__TASK DIRECTIONS__:
Output all of the records word for word and drop the images.
Segment Open
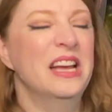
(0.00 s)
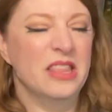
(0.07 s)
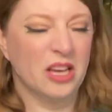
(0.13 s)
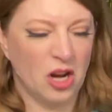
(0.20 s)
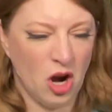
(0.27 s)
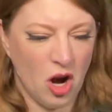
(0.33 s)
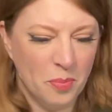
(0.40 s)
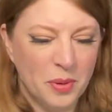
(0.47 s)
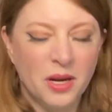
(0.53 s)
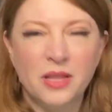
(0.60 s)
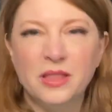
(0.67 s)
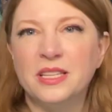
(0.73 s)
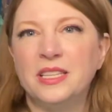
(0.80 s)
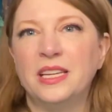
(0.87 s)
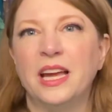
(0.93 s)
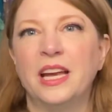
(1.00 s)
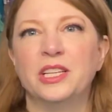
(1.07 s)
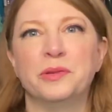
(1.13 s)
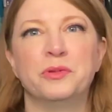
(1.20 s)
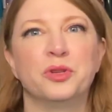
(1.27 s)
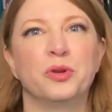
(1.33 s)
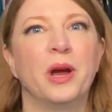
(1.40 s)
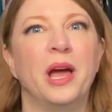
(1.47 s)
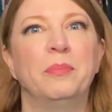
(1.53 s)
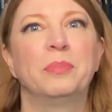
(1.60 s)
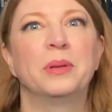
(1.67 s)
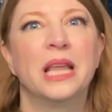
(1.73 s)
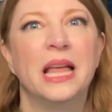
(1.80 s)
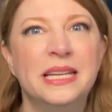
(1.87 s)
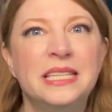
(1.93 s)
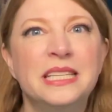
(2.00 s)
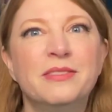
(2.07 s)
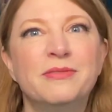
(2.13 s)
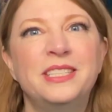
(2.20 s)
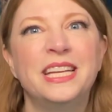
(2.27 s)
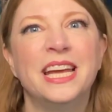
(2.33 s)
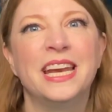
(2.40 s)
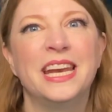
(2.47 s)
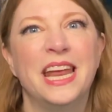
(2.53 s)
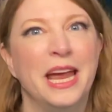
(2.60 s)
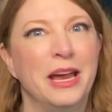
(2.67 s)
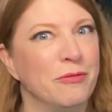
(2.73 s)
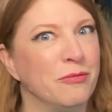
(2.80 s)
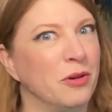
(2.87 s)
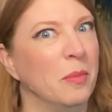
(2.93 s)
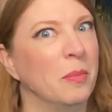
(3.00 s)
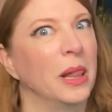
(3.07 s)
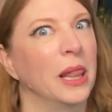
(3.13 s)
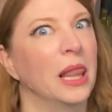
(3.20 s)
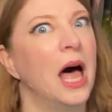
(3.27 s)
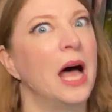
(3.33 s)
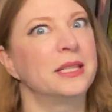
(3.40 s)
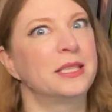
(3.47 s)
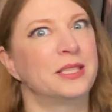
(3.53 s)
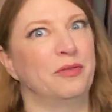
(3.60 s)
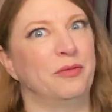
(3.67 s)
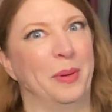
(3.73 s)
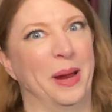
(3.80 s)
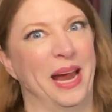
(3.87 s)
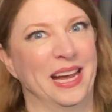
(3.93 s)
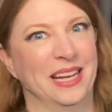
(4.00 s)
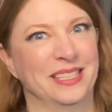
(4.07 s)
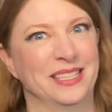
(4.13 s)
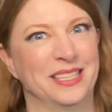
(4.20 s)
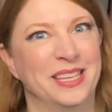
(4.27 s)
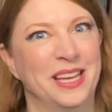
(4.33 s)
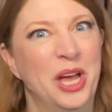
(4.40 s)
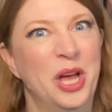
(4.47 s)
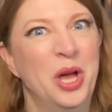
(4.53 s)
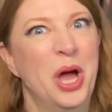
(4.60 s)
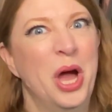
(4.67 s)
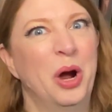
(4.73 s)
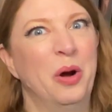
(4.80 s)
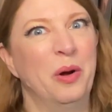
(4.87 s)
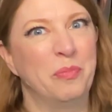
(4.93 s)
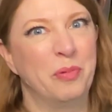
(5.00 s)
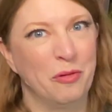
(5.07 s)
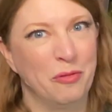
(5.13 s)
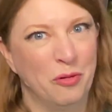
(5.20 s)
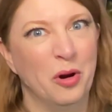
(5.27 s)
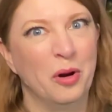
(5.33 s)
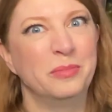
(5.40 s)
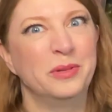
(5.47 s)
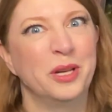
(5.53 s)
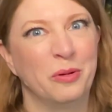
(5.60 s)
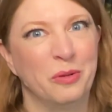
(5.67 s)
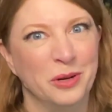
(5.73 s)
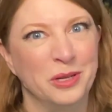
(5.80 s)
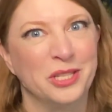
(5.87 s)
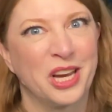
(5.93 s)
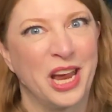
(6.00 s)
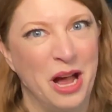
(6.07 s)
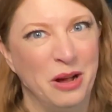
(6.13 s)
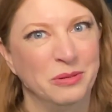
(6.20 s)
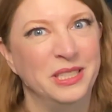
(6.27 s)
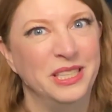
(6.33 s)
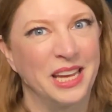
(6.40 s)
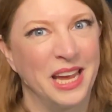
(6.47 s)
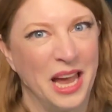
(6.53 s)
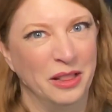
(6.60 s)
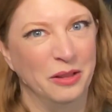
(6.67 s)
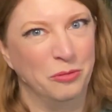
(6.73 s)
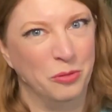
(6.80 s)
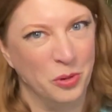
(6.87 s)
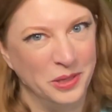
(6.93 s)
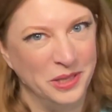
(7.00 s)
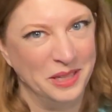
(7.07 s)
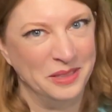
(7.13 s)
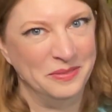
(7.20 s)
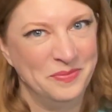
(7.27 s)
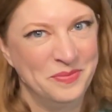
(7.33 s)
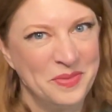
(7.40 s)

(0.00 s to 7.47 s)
The carpet on the stage, I'm sure, had plenty of DNA from lots of bands who had performed in Orange County, California.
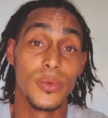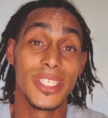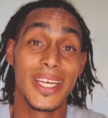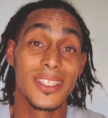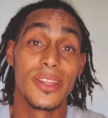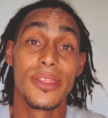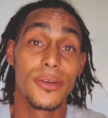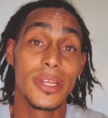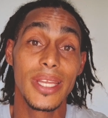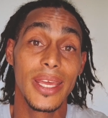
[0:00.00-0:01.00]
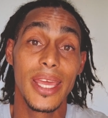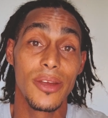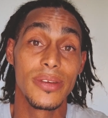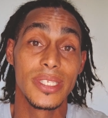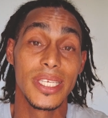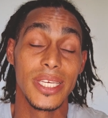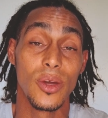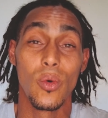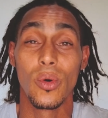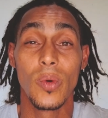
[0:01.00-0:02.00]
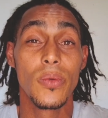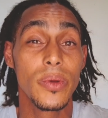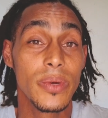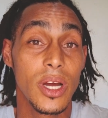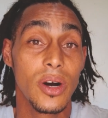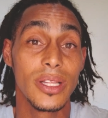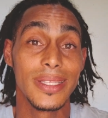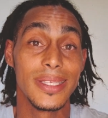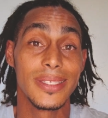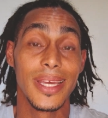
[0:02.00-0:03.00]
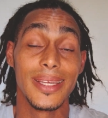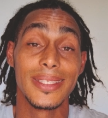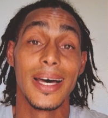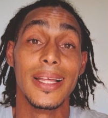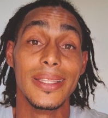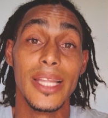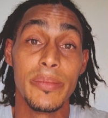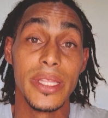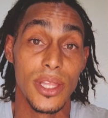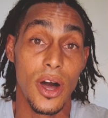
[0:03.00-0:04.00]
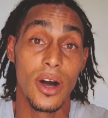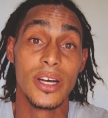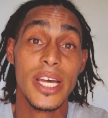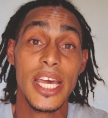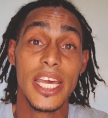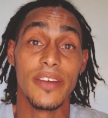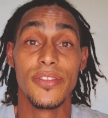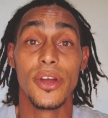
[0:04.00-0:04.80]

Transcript: which has a 30-day guarantee, or what we would call in the States a lemon law. If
Segment Closed
__OUTPUT OF THE TASK__:
(0.00 s)
(0.07 s)
(0.13 s)
(0.20 s)
(0.27 s)
(0.33 s)
(0.40 s)
(0.47 s)
(0.53 s)
(0.60 s)
(0.67 s)
(0.73 s)
(0.80 s)
(0.87 s)
(0.93 s)
(1.00 s)
(1.07 s)
(1.13 s)
(1.20 s)
(1.27 s)
(1.33 s)
(1.40 s)
(1.47 s)
(1.53 s)
(1.60 s)
(1.67 s)
(1.73 s)
(1.80 s)
(1.87 s)
(1.93 s)
(2.00 s)
(2.07 s)
(2.13 s)
(2.20 s)
(2.27 s)
(2.33 s)
(2.40 s)
(2.47 s)
(2.53 s)
(2.60 s)
(2.67 s)
(2.73 s)
(2.80 s)
(2.87 s)
(2.93 s)
(3.00 s)
(3.07 s)
(3.13 s)
(3.20 s)
(3.27 s)
(3.33 s)
(3.40 s)
(3.47 s)
(3.53 s)
(3.60 s)
(3.67 s)
(3.73 s)
(3.80 s)
(3.87 s)
(3.93 s)
(4.00 s)
(4.07 s)
(4.13 s)
(4.20 s)
(4.27 s)
(4.33 s)
(4.40 s)
(4.47 s)
(4.53 s)
(4.60 s)
(4.67 s)
(4.73 s)
(4.80 s)
(4.87 s)
(4.93 s)
(5.00 s)
(5.07 s)
(5.13 s)
(5.20 s)
(5.27 s)
(5.33 s)
(5.40 s)
(5.47 s)
(5.53 s)
(5.60 s)
(5.67 s)
(5.73 s)
(5.80 s)
(5.87 s)
(5.93 s)
(6.00 s)
(6.07 s)
(6.13 s)
(6.20 s)
(6.27 s)
(6.33 s)
(6.40 s)
(6.47 s)
(6.53 s)
(6.60 s)
(6.67 s)
(6.73 s)
(6.80 s)
(6.87 s)
(6.93 s)
(7.00 s)
(7.07 s)
(7.13 s)
(7.20 s)
(7.27 s)
(7.33 s)
(7.40 s)

(0.00 s to 7.47 s)
The carpet on the stage, I'm sure, had plenty of DNA from lots of bands who had performed in Orange County, California.
[0:00.00-0:01.00]
[0:01.00-0:02.00]
[0:02.00-0:03.00]
[0:03.00-0:04.00]
[0:04.00-0:04.80]

Transcript: which has a 30-day guarantee, or what we would call in the States a lemon law. If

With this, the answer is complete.